*Exercise brief*:
Please write out every line of the listing without alteration, but omit the images.

*Record extracts*:
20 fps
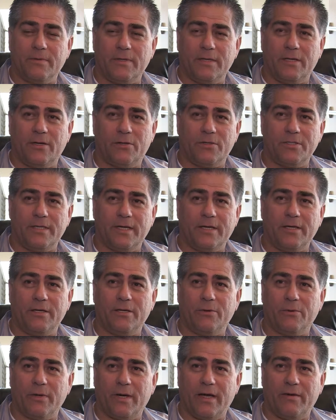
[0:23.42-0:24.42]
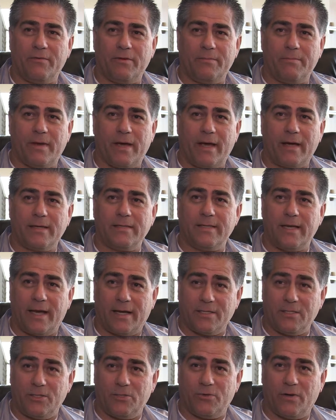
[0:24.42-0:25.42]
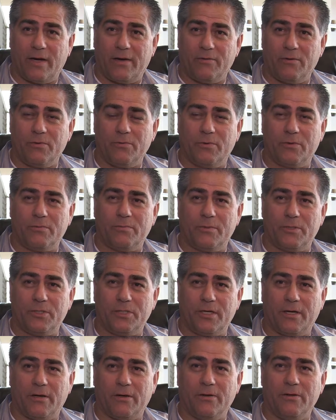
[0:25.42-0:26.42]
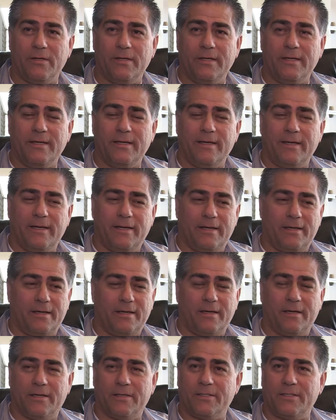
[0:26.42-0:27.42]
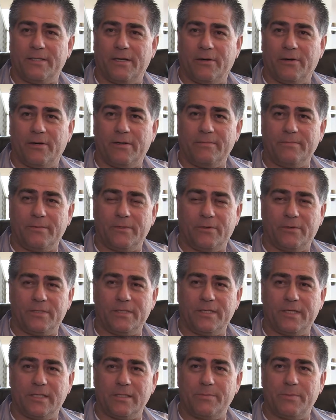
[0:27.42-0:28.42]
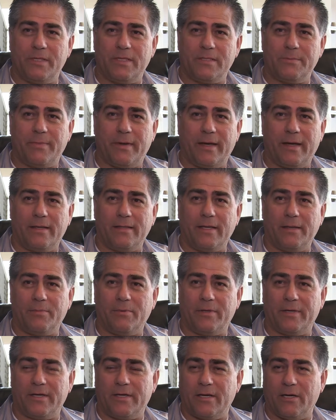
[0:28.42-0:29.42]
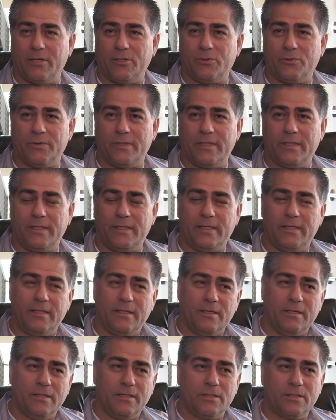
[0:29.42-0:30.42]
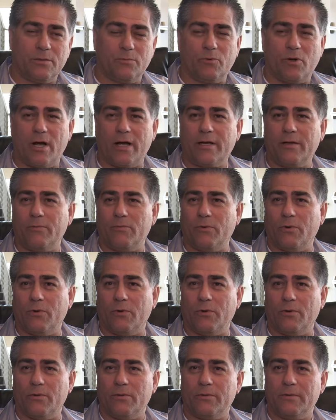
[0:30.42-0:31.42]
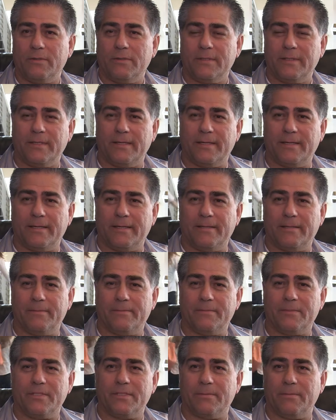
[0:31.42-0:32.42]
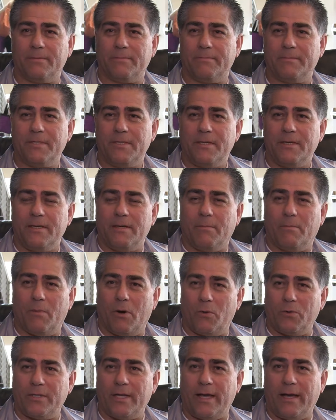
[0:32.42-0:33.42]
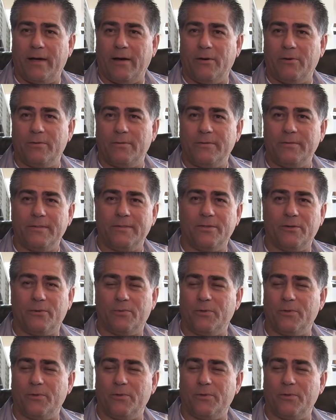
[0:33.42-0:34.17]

In our second year, we're having back Taxi Driver with Michelle and uh, Sarah. They're a six-piece band. They play country, some rock and roll, um, some Motown.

*Output of the task*:
20 fps
[0:23.42-0:24.42]
[0:24.42-0:25.42]
[0:25.42-0:26.42]
[0:26.42-0:27.42]
[0:27.42-0:28.42]
[0:28.42-0:29.42]
[0:29.42-0:30.42]
[0:30.42-0:31.42]
[0:31.42-0:32.42]
[0:32.42-0:33.42]
[0:33.42-0:34.17]

In our second year, we're having back Taxi Driver with Michelle and uh, Sarah. They're a six-piece band. They play country, some rock and roll, um, some Motown.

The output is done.